++++ Recorded data ++++

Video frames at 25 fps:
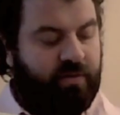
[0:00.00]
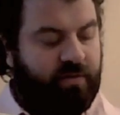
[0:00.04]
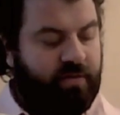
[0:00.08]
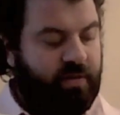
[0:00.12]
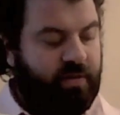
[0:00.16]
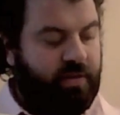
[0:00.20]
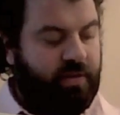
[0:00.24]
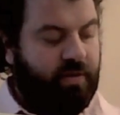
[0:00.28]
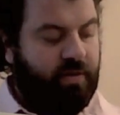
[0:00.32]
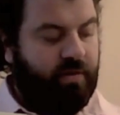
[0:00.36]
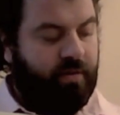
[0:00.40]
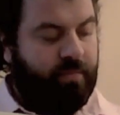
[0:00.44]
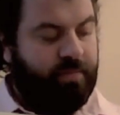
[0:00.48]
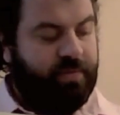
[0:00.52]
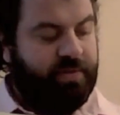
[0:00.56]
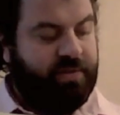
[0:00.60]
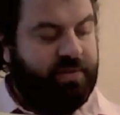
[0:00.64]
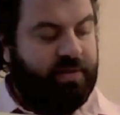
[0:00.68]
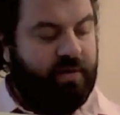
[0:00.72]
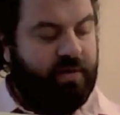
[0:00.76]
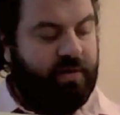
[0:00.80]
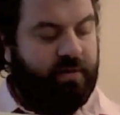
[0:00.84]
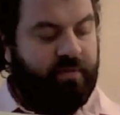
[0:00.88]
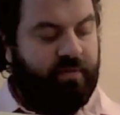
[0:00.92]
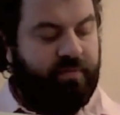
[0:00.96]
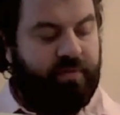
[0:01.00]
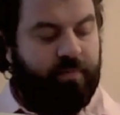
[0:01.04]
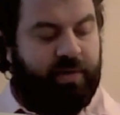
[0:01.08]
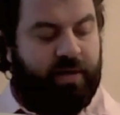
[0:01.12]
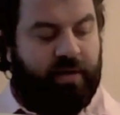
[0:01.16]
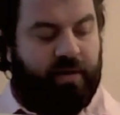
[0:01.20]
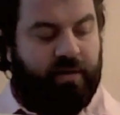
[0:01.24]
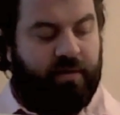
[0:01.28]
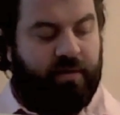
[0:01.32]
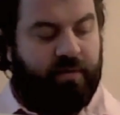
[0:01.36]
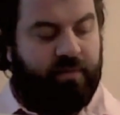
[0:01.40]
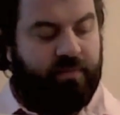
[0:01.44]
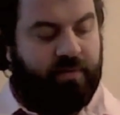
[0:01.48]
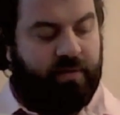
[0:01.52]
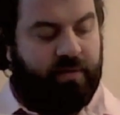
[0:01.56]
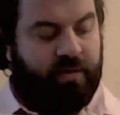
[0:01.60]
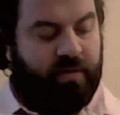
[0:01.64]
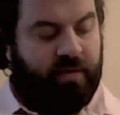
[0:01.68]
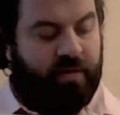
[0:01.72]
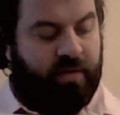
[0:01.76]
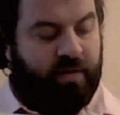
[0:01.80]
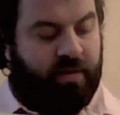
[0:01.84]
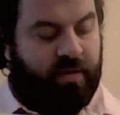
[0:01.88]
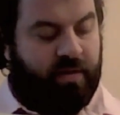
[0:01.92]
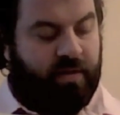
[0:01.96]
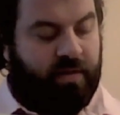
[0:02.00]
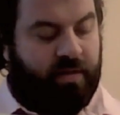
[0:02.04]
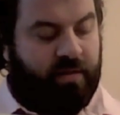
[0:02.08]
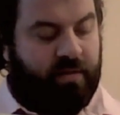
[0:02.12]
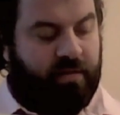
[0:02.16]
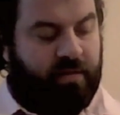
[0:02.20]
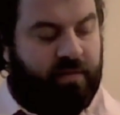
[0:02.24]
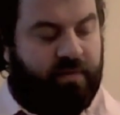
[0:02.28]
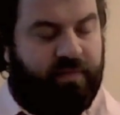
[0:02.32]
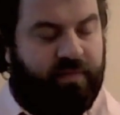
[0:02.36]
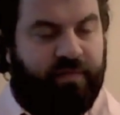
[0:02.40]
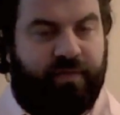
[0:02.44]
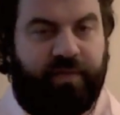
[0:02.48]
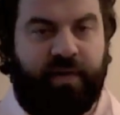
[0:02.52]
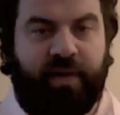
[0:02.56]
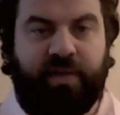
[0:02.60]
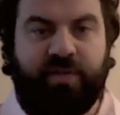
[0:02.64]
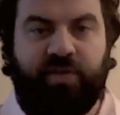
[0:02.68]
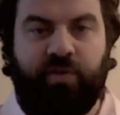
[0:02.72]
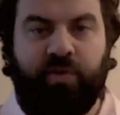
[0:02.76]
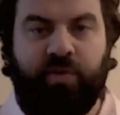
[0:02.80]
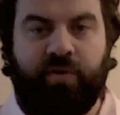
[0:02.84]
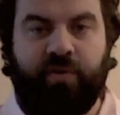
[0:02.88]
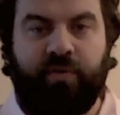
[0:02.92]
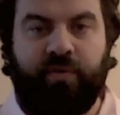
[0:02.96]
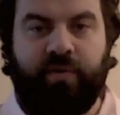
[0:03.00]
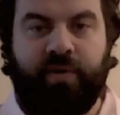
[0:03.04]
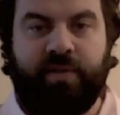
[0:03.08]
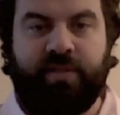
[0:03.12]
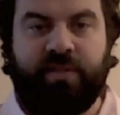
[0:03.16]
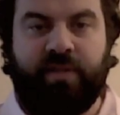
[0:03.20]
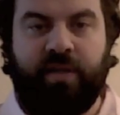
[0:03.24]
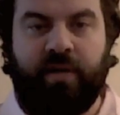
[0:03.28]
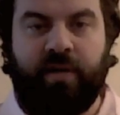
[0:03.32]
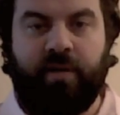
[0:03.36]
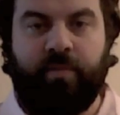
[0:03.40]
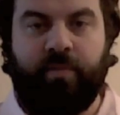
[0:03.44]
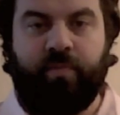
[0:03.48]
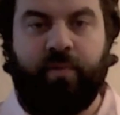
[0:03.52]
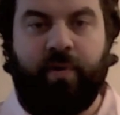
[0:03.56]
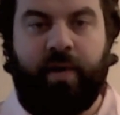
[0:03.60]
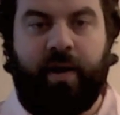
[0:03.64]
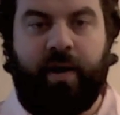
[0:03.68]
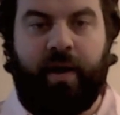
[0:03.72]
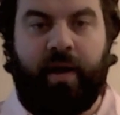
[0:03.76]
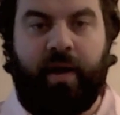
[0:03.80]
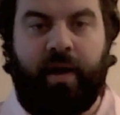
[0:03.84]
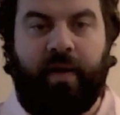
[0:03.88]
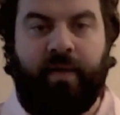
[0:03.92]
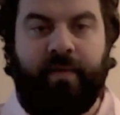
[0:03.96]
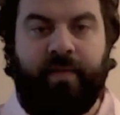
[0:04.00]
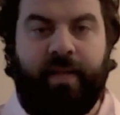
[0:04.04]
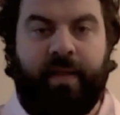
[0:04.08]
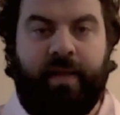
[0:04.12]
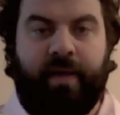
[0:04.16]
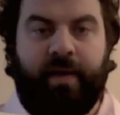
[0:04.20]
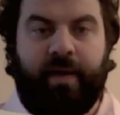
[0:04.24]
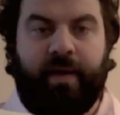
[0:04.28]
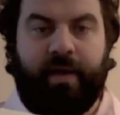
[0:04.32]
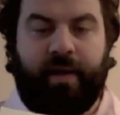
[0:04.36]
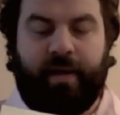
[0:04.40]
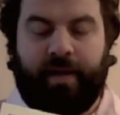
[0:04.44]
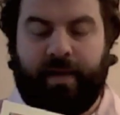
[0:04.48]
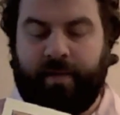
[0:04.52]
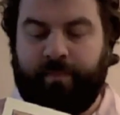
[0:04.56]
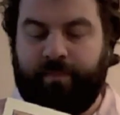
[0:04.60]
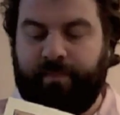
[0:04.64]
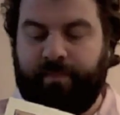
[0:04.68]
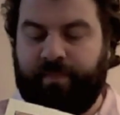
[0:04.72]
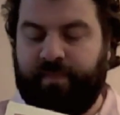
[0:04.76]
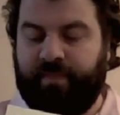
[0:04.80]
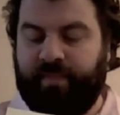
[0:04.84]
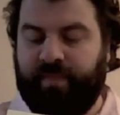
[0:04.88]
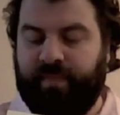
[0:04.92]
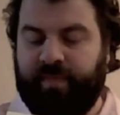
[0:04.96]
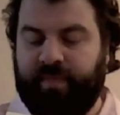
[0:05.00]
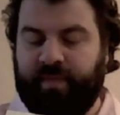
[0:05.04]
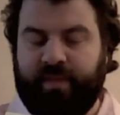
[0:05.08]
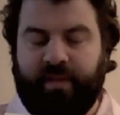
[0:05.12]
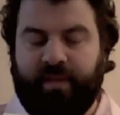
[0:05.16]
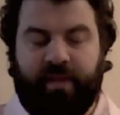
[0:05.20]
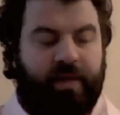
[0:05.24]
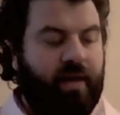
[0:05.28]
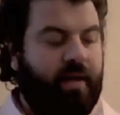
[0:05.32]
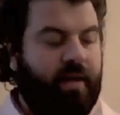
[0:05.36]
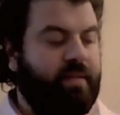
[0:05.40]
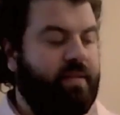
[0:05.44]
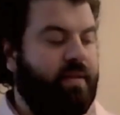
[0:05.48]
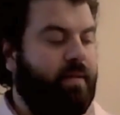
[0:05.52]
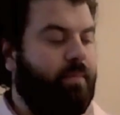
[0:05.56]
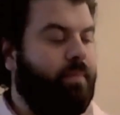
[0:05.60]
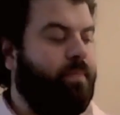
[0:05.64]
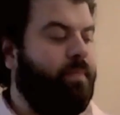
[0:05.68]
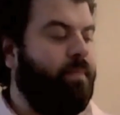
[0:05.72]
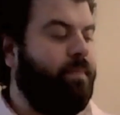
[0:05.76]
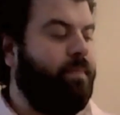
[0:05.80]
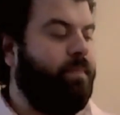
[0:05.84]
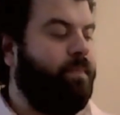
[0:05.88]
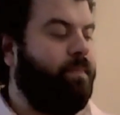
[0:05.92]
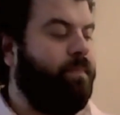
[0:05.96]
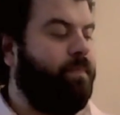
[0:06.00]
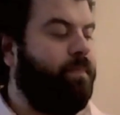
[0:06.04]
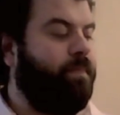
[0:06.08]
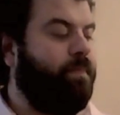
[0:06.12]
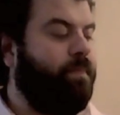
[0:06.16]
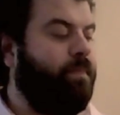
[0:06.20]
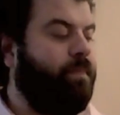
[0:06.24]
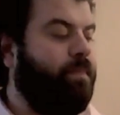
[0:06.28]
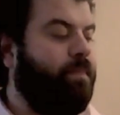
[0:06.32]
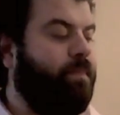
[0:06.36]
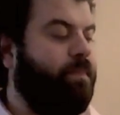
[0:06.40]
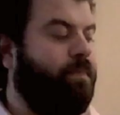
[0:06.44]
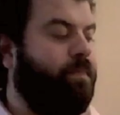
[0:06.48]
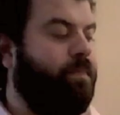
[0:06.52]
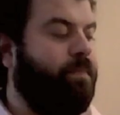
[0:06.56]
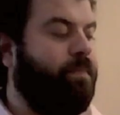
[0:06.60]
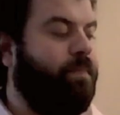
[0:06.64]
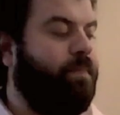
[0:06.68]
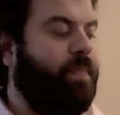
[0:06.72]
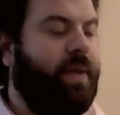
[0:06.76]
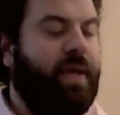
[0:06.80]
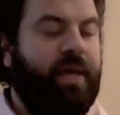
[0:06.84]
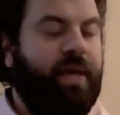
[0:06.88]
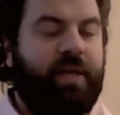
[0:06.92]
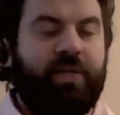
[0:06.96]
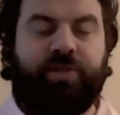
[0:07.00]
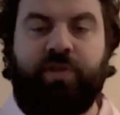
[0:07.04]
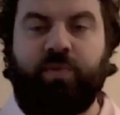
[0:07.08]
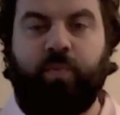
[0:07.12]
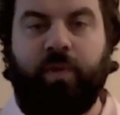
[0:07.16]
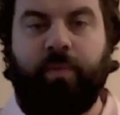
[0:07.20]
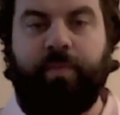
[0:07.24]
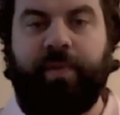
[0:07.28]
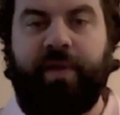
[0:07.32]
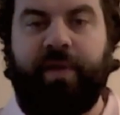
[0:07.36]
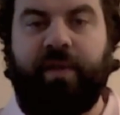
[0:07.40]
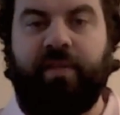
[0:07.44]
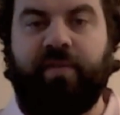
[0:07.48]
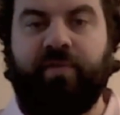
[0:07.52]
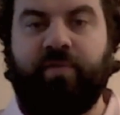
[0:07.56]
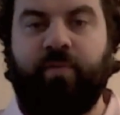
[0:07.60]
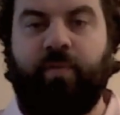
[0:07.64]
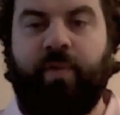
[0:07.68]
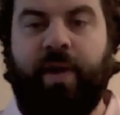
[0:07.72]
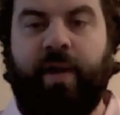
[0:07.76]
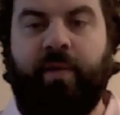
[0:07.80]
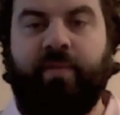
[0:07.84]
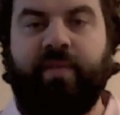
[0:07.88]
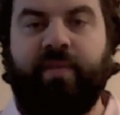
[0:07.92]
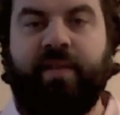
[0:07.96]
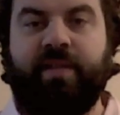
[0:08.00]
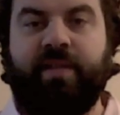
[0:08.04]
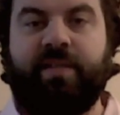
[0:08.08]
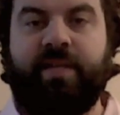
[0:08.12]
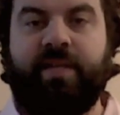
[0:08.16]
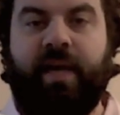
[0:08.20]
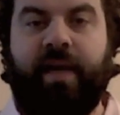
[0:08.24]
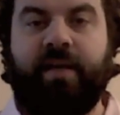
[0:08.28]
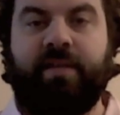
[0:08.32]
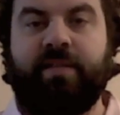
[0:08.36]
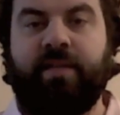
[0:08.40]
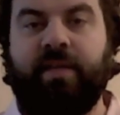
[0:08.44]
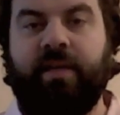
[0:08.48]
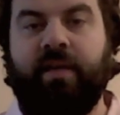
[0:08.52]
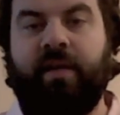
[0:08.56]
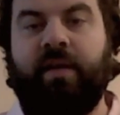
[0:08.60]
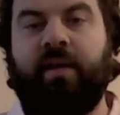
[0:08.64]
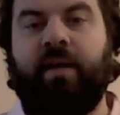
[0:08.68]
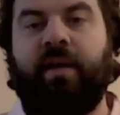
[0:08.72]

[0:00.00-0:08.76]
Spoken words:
on the opposite of the beginning of the first Eucharistic prayer. The other pictures will be throughout the text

++++

**Task objective**
Set down every entry word for word, but omit the pictures.

**Final answer**
Video frames at 25 fps:
[0:00.00]
[0:00.04]
[0:00.08]
[0:00.12]
[0:00.16]
[0:00.20]
[0:00.24]
[0:00.28]
[0:00.32]
[0:00.36]
[0:00.40]
[0:00.44]
[0:00.48]
[0:00.52]
[0:00.56]
[0:00.60]
[0:00.64]
[0:00.68]
[0:00.72]
[0:00.76]
[0:00.80]
[0:00.84]
[0:00.88]
[0:00.92]
[0:00.96]
[0:01.00]
[0:01.04]
[0:01.08]
[0:01.12]
[0:01.16]
[0:01.20]
[0:01.24]
[0:01.28]
[0:01.32]
[0:01.36]
[0:01.40]
[0:01.44]
[0:01.48]
[0:01.52]
[0:01.56]
[0:01.60]
[0:01.64]
[0:01.68]
[0:01.72]
[0:01.76]
[0:01.80]
[0:01.84]
[0:01.88]
[0:01.92]
[0:01.96]
[0:02.00]
[0:02.04]
[0:02.08]
[0:02.12]
[0:02.16]
[0:02.20]
[0:02.24]
[0:02.28]
[0:02.32]
[0:02.36]
[0:02.40]
[0:02.44]
[0:02.48]
[0:02.52]
[0:02.56]
[0:02.60]
[0:02.64]
[0:02.68]
[0:02.72]
[0:02.76]
[0:02.80]
[0:02.84]
[0:02.88]
[0:02.92]
[0:02.96]
[0:03.00]
[0:03.04]
[0:03.08]
[0:03.12]
[0:03.16]
[0:03.20]
[0:03.24]
[0:03.28]
[0:03.32]
[0:03.36]
[0:03.40]
[0:03.44]
[0:03.48]
[0:03.52]
[0:03.56]
[0:03.60]
[0:03.64]
[0:03.68]
[0:03.72]
[0:03.76]
[0:03.80]
[0:03.84]
[0:03.88]
[0:03.92]
[0:03.96]
[0:04.00]
[0:04.04]
[0:04.08]
[0:04.12]
[0:04.16]
[0:04.20]
[0:04.24]
[0:04.28]
[0:04.32]
[0:04.36]
[0:04.40]
[0:04.44]
[0:04.48]
[0:04.52]
[0:04.56]
[0:04.60]
[0:04.64]
[0:04.68]
[0:04.72]
[0:04.76]
[0:04.80]
[0:04.84]
[0:04.88]
[0:04.92]
[0:04.96]
[0:05.00]
[0:05.04]
[0:05.08]
[0:05.12]
[0:05.16]
[0:05.20]
[0:05.24]
[0:05.28]
[0:05.32]
[0:05.36]
[0:05.40]
[0:05.44]
[0:05.48]
[0:05.52]
[0:05.56]
[0:05.60]
[0:05.64]
[0:05.68]
[0:05.72]
[0:05.76]
[0:05.80]
[0:05.84]
[0:05.88]
[0:05.92]
[0:05.96]
[0:06.00]
[0:06.04]
[0:06.08]
[0:06.12]
[0:06.16]
[0:06.20]
[0:06.24]
[0:06.28]
[0:06.32]
[0:06.36]
[0:06.40]
[0:06.44]
[0:06.48]
[0:06.52]
[0:06.56]
[0:06.60]
[0:06.64]
[0:06.68]
[0:06.72]
[0:06.76]
[0:06.80]
[0:06.84]
[0:06.88]
[0:06.92]
[0:06.96]
[0:07.00]
[0:07.04]
[0:07.08]
[0:07.12]
[0:07.16]
[0:07.20]
[0:07.24]
[0:07.28]
[0:07.32]
[0:07.36]
[0:07.40]
[0:07.44]
[0:07.48]
[0:07.52]
[0:07.56]
[0:07.60]
[0:07.64]
[0:07.68]
[0:07.72]
[0:07.76]
[0:07.80]
[0:07.84]
[0:07.88]
[0:07.92]
[0:07.96]
[0:08.00]
[0:08.04]
[0:08.08]
[0:08.12]
[0:08.16]
[0:08.20]
[0:08.24]
[0:08.28]
[0:08.32]
[0:08.36]
[0:08.40]
[0:08.44]
[0:08.48]
[0:08.52]
[0:08.56]
[0:08.60]
[0:08.64]
[0:08.68]
[0:08.72]

[0:00.00-0:08.76]
Spoken words:
on the opposite of the beginning of the first Eucharistic prayer. The other pictures will be throughout the text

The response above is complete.